> Required action
Since the pictures are not wanted, reproduce only the rest of the records, exactly as given.

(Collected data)
== Segment start ==

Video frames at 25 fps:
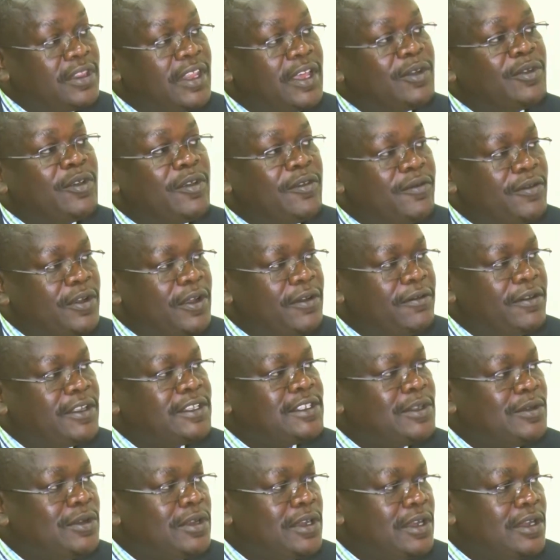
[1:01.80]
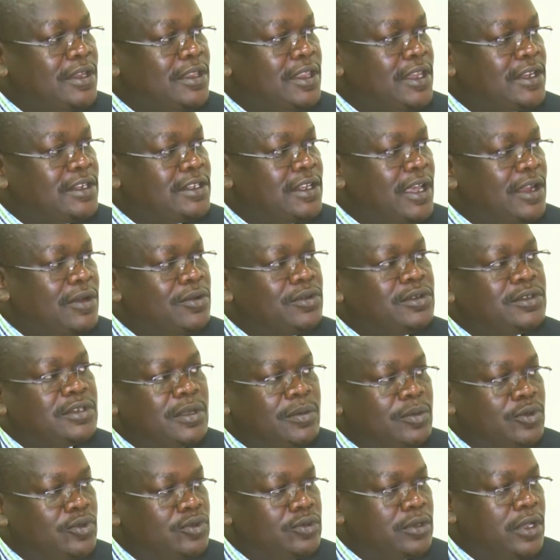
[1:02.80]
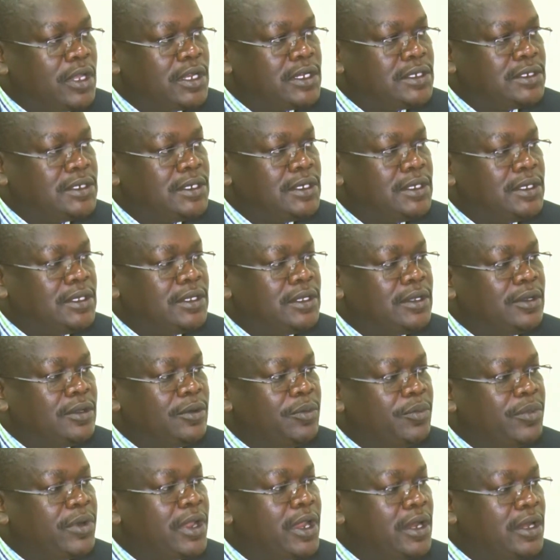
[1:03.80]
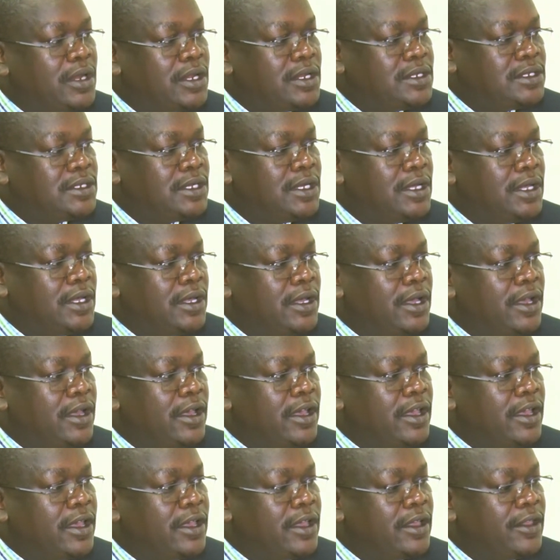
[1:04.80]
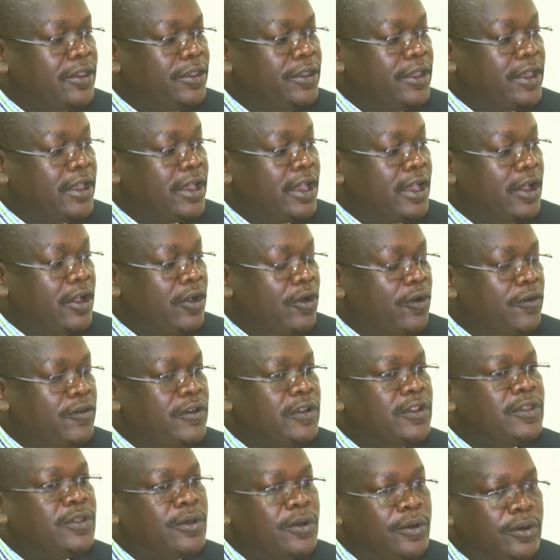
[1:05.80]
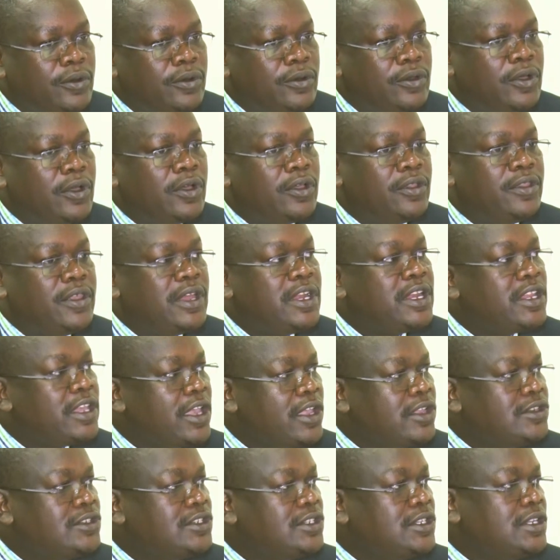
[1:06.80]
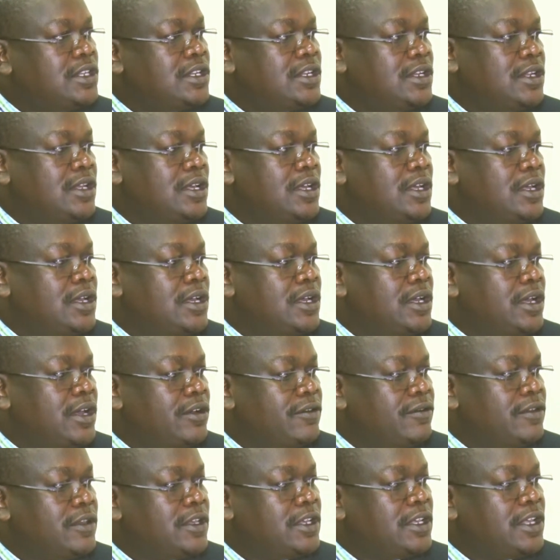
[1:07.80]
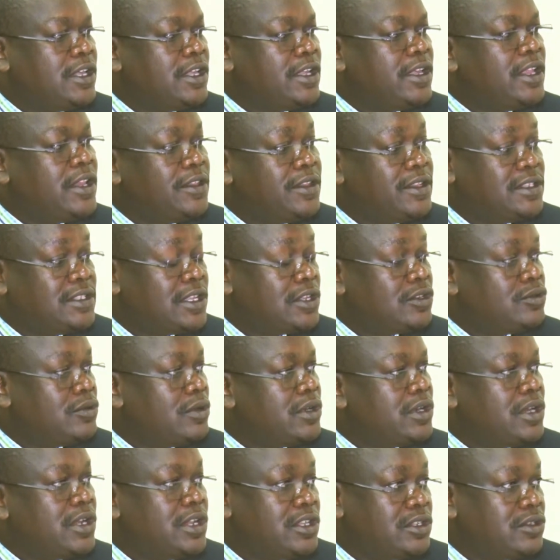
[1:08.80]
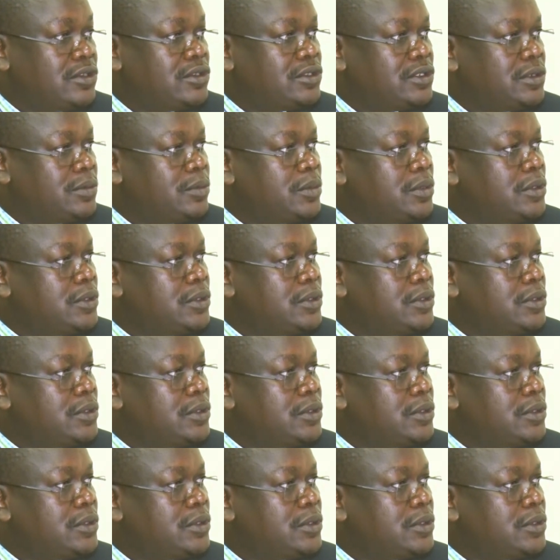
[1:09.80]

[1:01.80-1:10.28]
that have excluded, that are not able to get pregnant, even though they're engaged in having a healthy sexual relationship.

== Segment end ==

> Completed task
Video frames at 25 fps:
[1:01.80]
[1:02.80]
[1:03.80]
[1:04.80]
[1:05.80]
[1:06.80]
[1:07.80]
[1:08.80]
[1:09.80]

[1:01.80-1:10.28]
that have excluded, that are not able to get pregnant, even though they're engaged in having a healthy sexual relationship.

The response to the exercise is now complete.